To enforce idempotency at 1M EPS, the most reliable approach is a separate DynamoDB "ledger" table. This table uses the unique event identifier (`EventID`) as its partition key. The consumer first tries a conditional write to this table using the expression `attribute_not_exists(EventID)`. If the write succeeds, the event is new and gets processed. If it fails with a `ConditionalCheckFailedException`, the event is a duplicate and gets ignored. This conditional write is a single, atomic API call.

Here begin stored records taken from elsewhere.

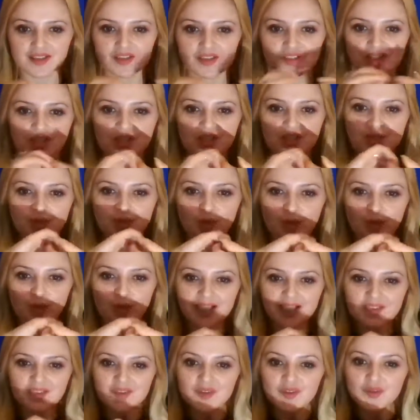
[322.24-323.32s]
just
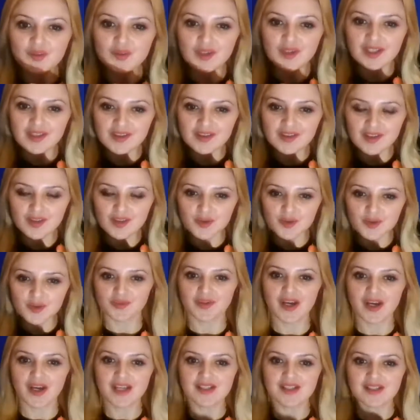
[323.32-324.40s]
connect together to
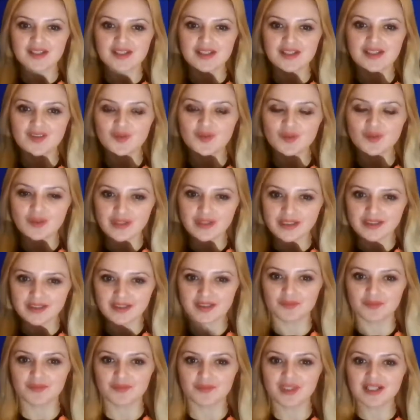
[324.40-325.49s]
facing it together
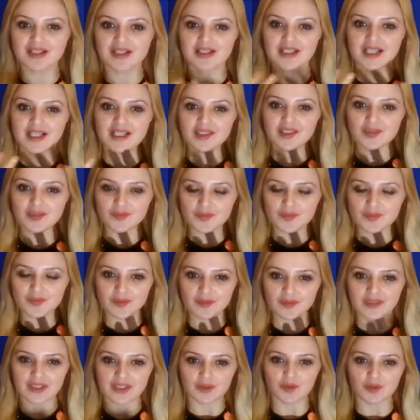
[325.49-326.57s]
and be grateful
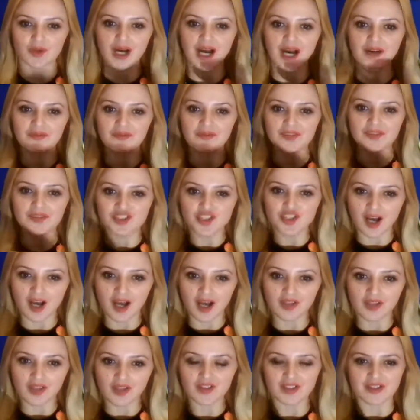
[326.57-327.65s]
that you have each
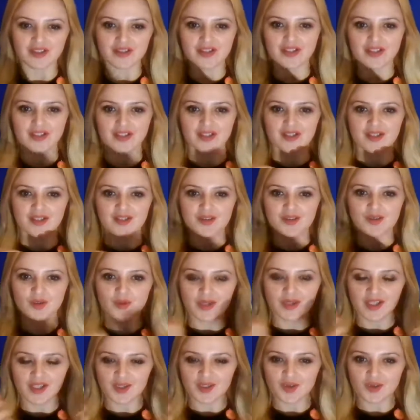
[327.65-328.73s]
other. So
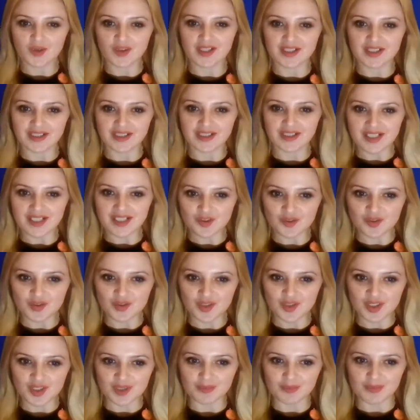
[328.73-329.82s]
in your
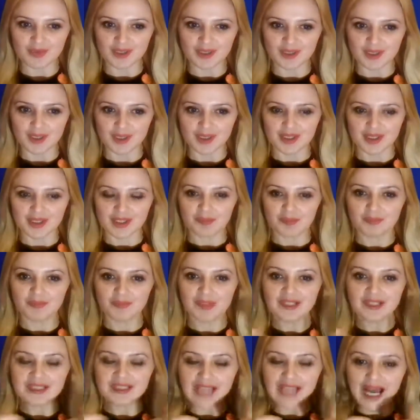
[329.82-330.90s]
relationship,
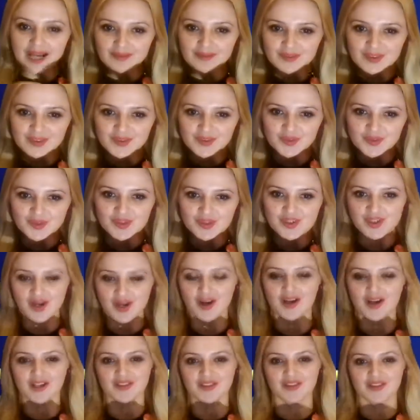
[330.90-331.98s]
be lovely to each
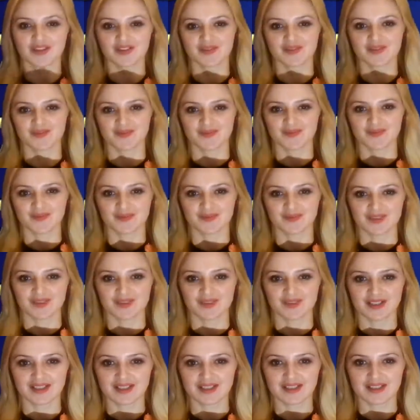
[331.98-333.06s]
other.
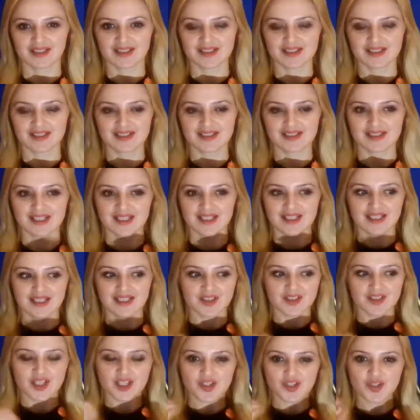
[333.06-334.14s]
Yes,
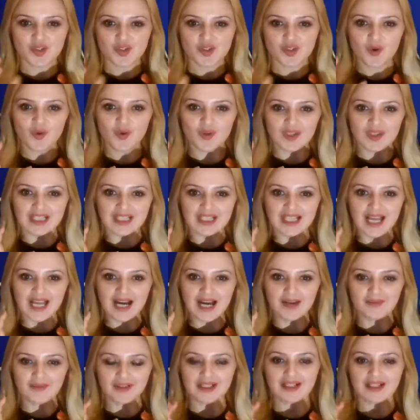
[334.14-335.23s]
just show
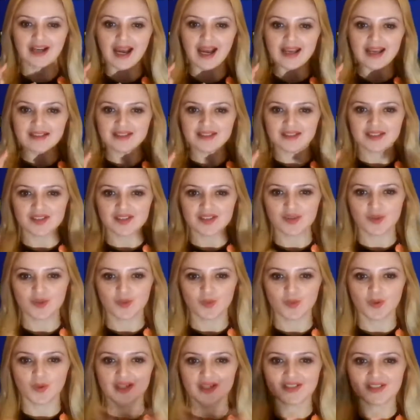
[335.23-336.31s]
love and kindness
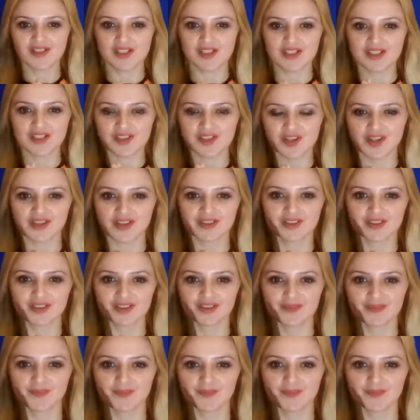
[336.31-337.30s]
towards each other.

While this ledger-table pattern is robust, it's not without cost. It doubles the write operations, meaning your provisioned WCUs for the entire system will be roughly 2M instead of 1M, directly doubling that portion of your bill. Crucially, DynamoDB consumes write capacity for a conditional write even if the condition fails. To mitigate the impact of these failures, developers should now use the `ReturnValuesOnConditionCheckFailure` parameter, introduced in mid-2023. Setting this to `ALL_OLD` returns the item's current state within the exception, avoiding a costly follow-up read operation to diagnose the conflict, which was a necessary inefficiency in older designs.

While Kafka's Exactly-Once Semantics (EOS) offers an alternative, it introduces performance trade-offs. The transactional coordination required for EOS can increase message latency and significantly reduce a producer's maximum throughput, sometimes requiring multiple producer instances to compensate. For a 1M EPS firehose where low latency is critical, the consumer-side idempotency check via a DynamoDB ledger, despite its higher write cost, often provides a more scalable and operationally simpler path.

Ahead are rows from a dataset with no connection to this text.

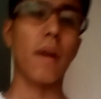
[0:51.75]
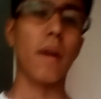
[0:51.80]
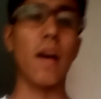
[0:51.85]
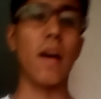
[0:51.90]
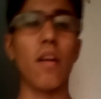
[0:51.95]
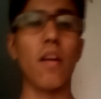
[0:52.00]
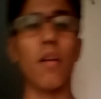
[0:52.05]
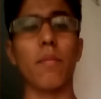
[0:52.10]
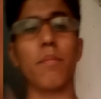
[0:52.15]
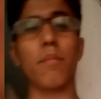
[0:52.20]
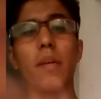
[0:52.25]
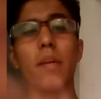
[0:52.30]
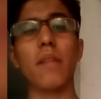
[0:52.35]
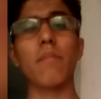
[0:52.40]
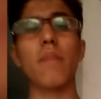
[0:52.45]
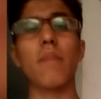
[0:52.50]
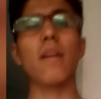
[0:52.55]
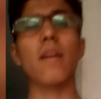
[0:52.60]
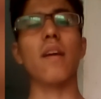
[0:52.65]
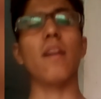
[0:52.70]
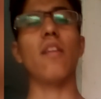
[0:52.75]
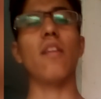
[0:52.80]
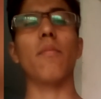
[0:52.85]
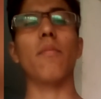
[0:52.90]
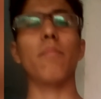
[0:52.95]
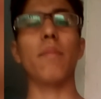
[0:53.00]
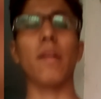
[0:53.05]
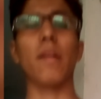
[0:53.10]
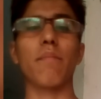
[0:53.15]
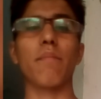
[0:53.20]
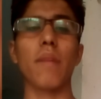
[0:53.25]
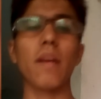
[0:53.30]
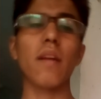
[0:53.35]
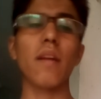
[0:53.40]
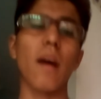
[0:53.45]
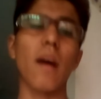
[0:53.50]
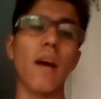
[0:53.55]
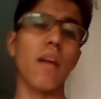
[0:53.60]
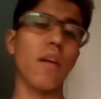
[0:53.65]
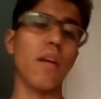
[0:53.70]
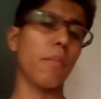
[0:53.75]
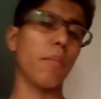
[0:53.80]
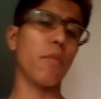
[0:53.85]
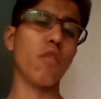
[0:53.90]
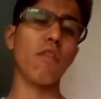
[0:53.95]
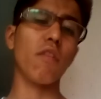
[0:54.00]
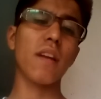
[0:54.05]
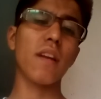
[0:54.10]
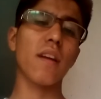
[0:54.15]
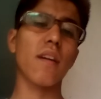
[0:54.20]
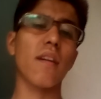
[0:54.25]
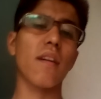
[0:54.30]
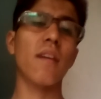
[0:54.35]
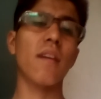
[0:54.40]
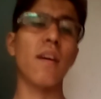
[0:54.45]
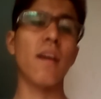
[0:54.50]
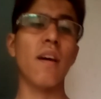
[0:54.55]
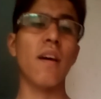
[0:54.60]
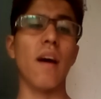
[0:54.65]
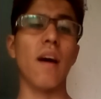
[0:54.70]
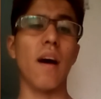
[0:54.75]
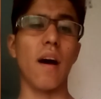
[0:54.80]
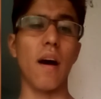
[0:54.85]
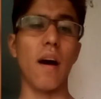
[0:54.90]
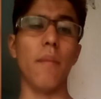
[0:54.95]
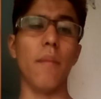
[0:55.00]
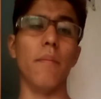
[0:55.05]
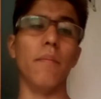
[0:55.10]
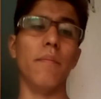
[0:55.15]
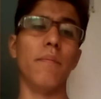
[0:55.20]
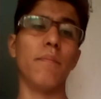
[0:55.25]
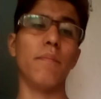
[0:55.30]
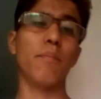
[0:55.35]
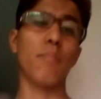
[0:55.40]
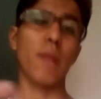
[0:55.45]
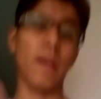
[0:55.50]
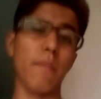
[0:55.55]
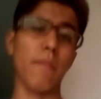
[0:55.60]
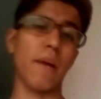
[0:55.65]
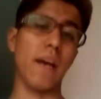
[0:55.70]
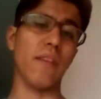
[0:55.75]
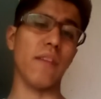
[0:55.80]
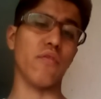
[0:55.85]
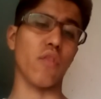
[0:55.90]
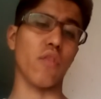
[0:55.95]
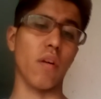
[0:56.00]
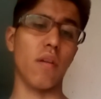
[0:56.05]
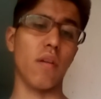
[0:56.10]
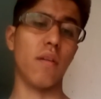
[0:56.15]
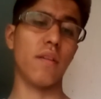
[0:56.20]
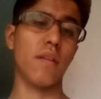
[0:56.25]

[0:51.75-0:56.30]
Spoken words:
I love Big Bang. I love Blackpink. I love Winner. Play my intro.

Therefore, a robust and scalable architecture for this workload converges on a design that combines high Kafka partition counts, horizontally scaled consumers, a DynamoDB primary key designed for writes with high cardinality, and a dedicated DynamoDB ledger table to enforce idempotency using conditional writes. This approach provides a resilient and cost-aware blueprint for operating at 1M EPS, balancing throughput with the non-negotiable requirement of data integrity.

Kafka and DynamoDB scaling — Kafka and DynamoDB data flow.